Harry O’s had bands – frequently it was Joe’s Band – crammed onto its tiny stage, a packed dance floor and singles would lean in and around that big rectangular bar. It was the bar of the LA Kings and visiting hockey players and was once even shown in Sports Illustrated.
This was the easiest pick-up bar in the history of the South Bay; the girls would tell the guys right up front whether or not they were interested and if they weren’t, there were plenty of other choices.
WIth bands like the M-80s and Pine Mountain Logs, it’s where everyone who did not get laid on the weekend went on Sunday nights, earning it the nickname of “The Last Chance Saloon.”
From its prime in the mid 90s to early 2000s, Harry O’s eventually became several other places and is now Sharkeez Manhattan.

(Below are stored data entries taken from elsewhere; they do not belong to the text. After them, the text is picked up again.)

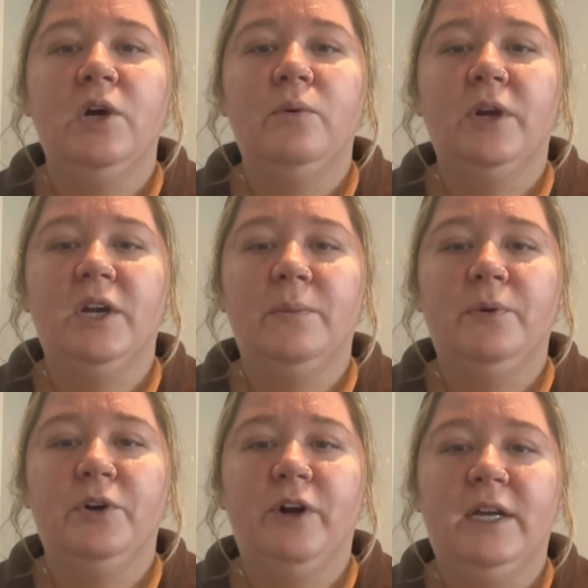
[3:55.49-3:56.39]
we're going to
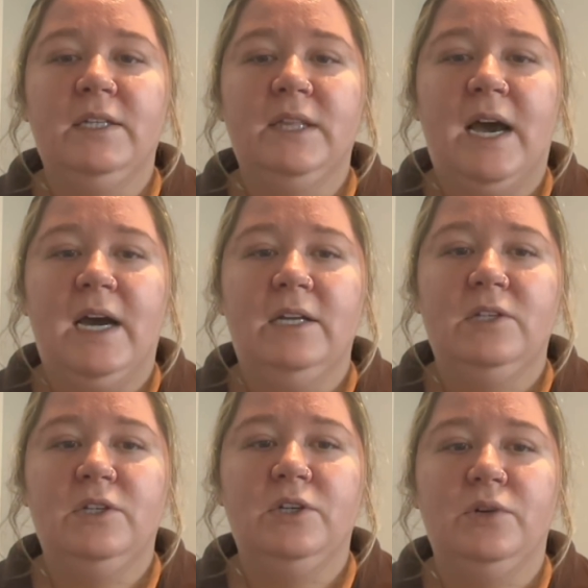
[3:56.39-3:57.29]
progress that
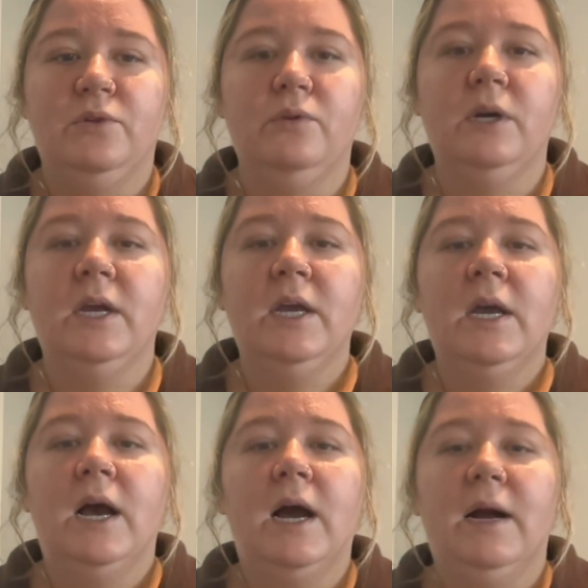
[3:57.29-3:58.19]
to
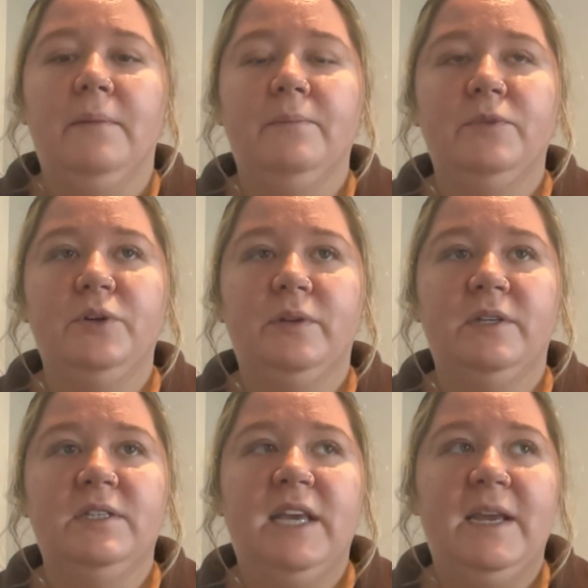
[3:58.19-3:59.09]
doing the
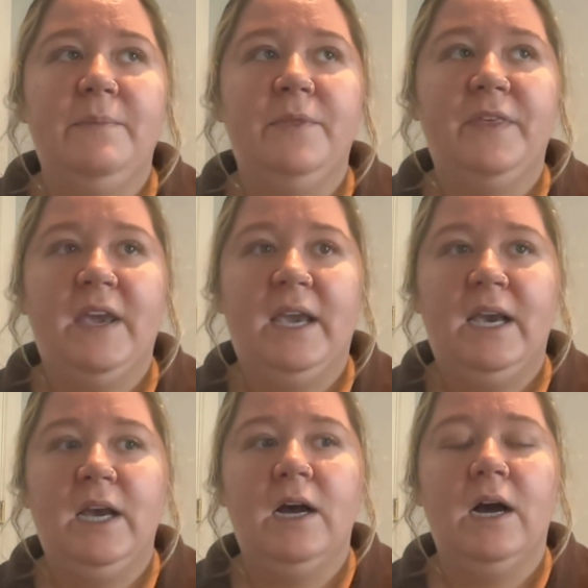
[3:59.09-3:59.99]
same thing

8.). Sunsets/Beaches, Manhattan Beach
Eventually – over several decades – the owners of La Paz wanted to make money more than one day a week, so they went somewhat upscale and created a restaurant and bar called Sunsets. Later to be called Beaches (and, for old time’s sake, La Paz, and then back to Sunsets).

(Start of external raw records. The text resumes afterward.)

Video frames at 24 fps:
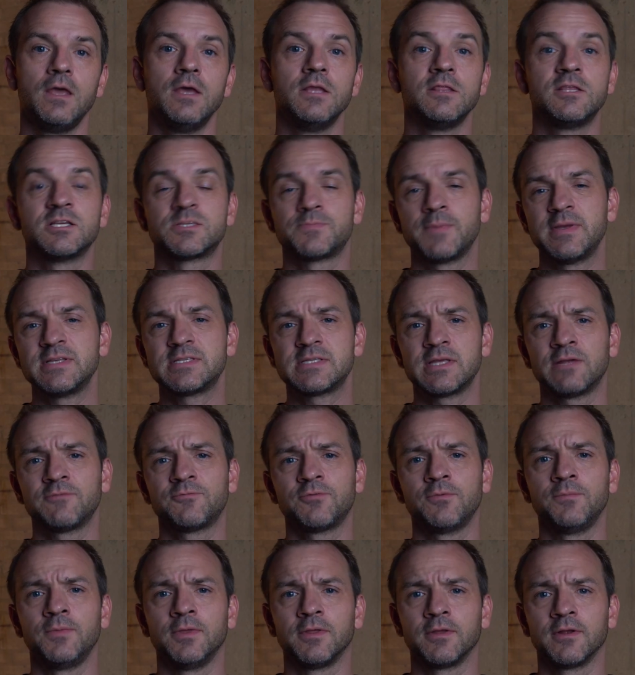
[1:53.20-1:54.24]
This may sound
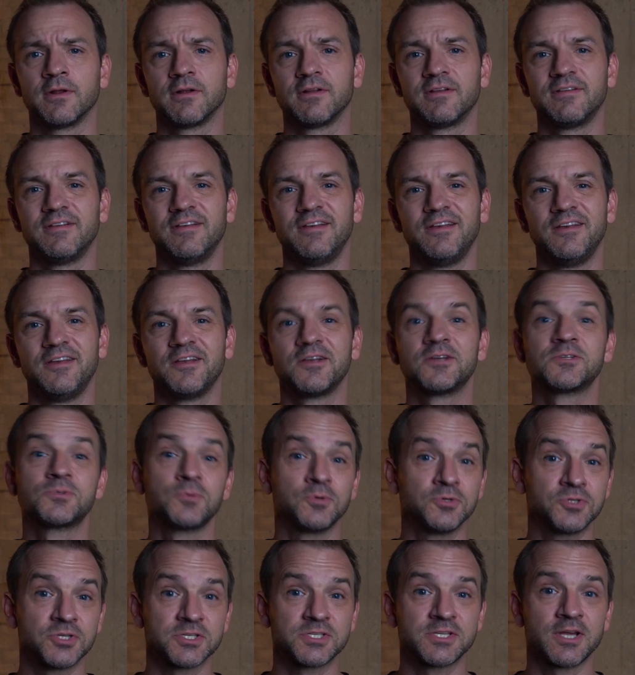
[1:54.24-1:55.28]
familiar because we
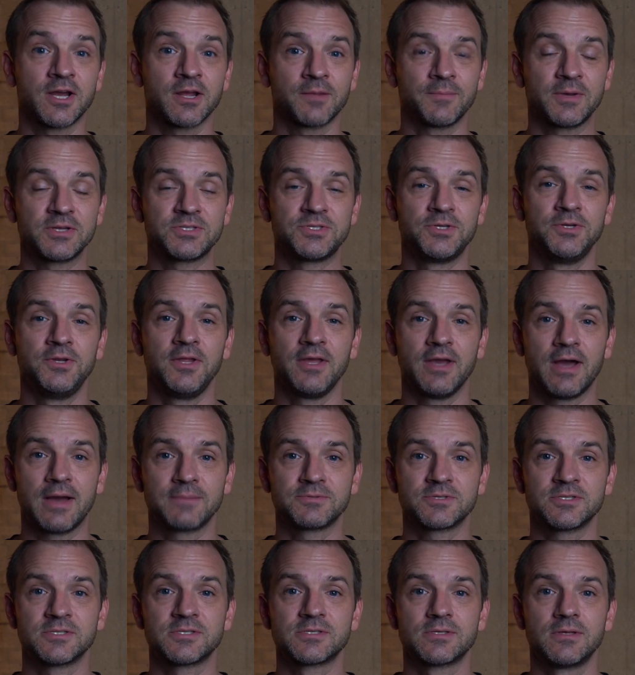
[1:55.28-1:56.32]
were just talking about tuning
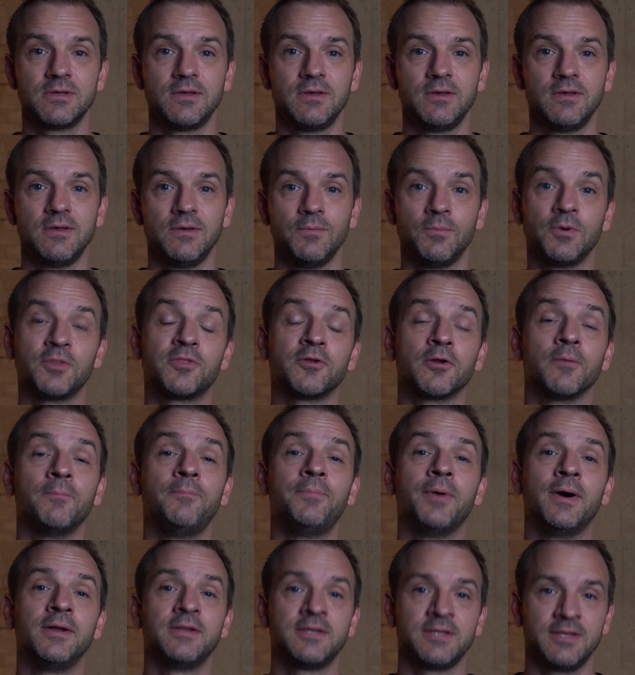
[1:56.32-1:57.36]
options, but they're
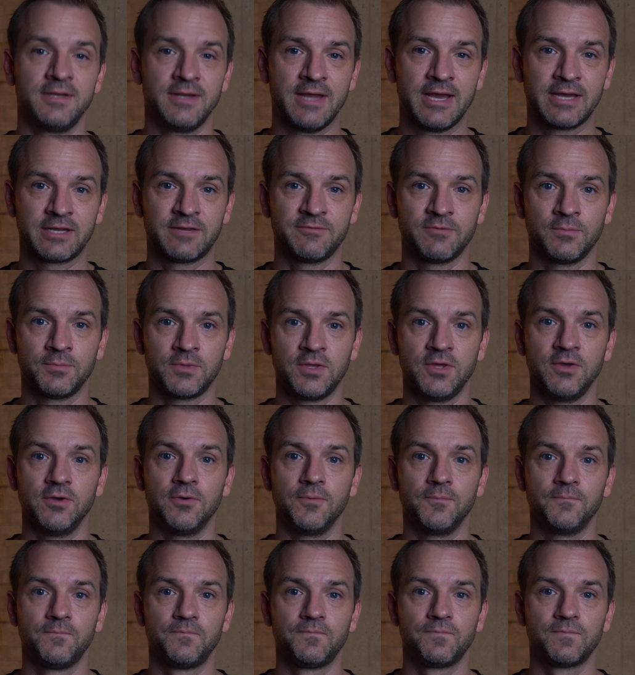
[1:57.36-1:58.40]
abundant in
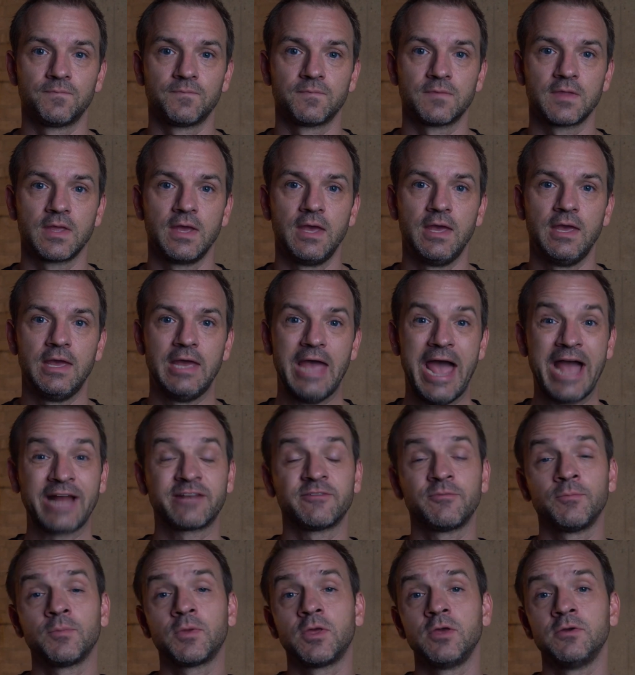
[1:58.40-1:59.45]
ActiveMQ.
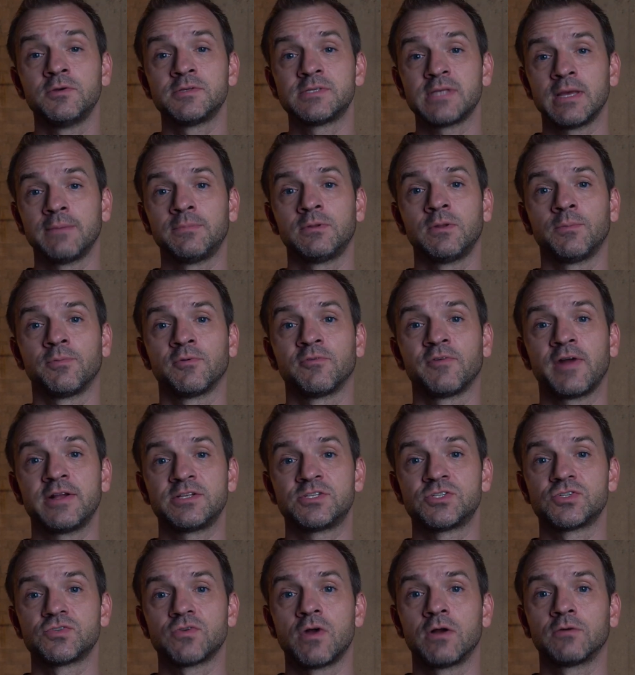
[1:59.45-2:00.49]
ActiveMQ is able to provide
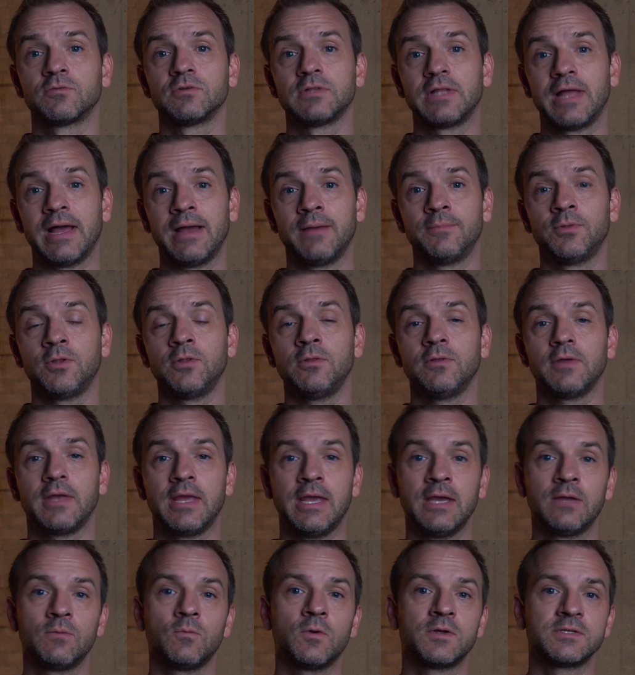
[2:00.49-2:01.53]
strong, reliable,
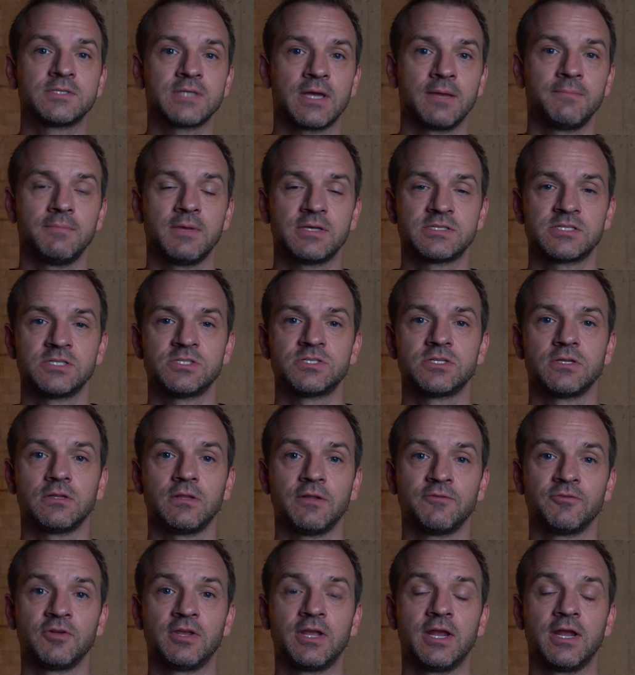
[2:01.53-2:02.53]
and one-time message delivery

Anyway, the locals took over the downstairs bar and with the dish of a bartender named Trish dishing out wildly-strong Cadillac margaritas the place was suddenly one of the most packed places in town.

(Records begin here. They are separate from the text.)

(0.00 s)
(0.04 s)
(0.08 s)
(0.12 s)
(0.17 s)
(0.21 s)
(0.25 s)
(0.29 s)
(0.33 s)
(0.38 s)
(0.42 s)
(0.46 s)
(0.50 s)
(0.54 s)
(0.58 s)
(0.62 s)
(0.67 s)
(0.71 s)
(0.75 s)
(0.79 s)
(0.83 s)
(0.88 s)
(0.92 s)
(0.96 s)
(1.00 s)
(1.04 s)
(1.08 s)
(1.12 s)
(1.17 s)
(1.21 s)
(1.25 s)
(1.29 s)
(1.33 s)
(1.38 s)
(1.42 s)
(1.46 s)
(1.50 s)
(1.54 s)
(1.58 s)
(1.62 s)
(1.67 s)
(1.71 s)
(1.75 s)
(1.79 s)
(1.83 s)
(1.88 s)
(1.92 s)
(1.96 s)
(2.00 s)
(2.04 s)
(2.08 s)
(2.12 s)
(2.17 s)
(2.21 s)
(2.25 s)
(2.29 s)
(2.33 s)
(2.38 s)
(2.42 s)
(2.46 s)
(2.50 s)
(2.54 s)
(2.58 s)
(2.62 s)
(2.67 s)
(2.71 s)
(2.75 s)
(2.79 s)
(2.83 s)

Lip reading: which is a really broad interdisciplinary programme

Friday nights were the best times on a weekly basis but the craziest times were during the Manhattan Open when the AVP was at its peak in the 90s and 2000s.
9). Shellback Tavern, Manhattan Beach
The dive just up from the pier still thrives today. “The Shell” is the off-the-beach-bar that brings in sweaty volleyball players who buy beers by the pitchers, and then the place gets hot and steamy at night as it’s swarmed by 20s and 30s South Bay singles.
There’s nothing much to it, just a good, kicked back bar serving drinks in a beach casual environment, making it a true South Bay classic.
10.) Chillers, Redondo Beach
Some locals still carry the scars from this bar. They would get hammered on those frozen drinks – the rum-heavy Passion Punch was a PubClub favorite – then attempt to bike or rollerblade home and get “party fouls.”
The large side patio was THE Sunday afternoon destination after 12th Street went away, and it stayed that way for many years until neighbors complained about the noise and an undesirable crowd began to take over from the locals.
In it’s prime, which was in the 90s, it was a prime place indeed. Nothing has made it in this location since, despite being in a prime place next to Ruby’s in the King Harbor parking lot.
Honorable Mention Best All-Times Bars
Australian Bistro, California Beach Rock ‘n Roll Sushi, Cassidy’s, C.J. Brett’s, Critters/North End, Ercoles, H2O, Orville & Wilbur’s, Pancho & Wongs (held the Miss Michelob Light bikini contests and had bands at night), Sharkeez Hermosa, Hennesseys Manhattan (dollar beer Thursday’s), Pancho & Wongs, Sangria (after AVP tournaments), Toe’s Tavern (especially when The Fox played), HBYC (Hermosa Beach Yacht Club, a classic dive still around today).
Current Honorable Mention Best Bar: Pancho’s
This bar has been around forever. The cantina is packed every weekend night with a rock-n-roll Hall of Fame series of musicians that make up the band – the sax player toured with Kenny Loggins, the bass player with Fleetwood Mac the drummer could be from any band from Styx to Alice Cooper.
Still More Classic Bars Of The Bygone Era
Cisco’s (dirty dancing night, then Brennan’s; co-owners were Clint Eastwood and the Smothers Brothers), The Flying Jib (60s & 70s one of the all-time wild ones in the South Bay; dirty dancing contest the ones got their clothes off the fastest won; where Body Glove is now located), First National Food & Beverage (where El Porto Liquor is now; locales called it the “First National Food & Drug Co,” and it was also Jimmer’s, and several other names), The Hole In The Wall, The Frigate (the place for stewardesses, where FishBar is now), The Strand Bar (right on The Strand at Rosecrans).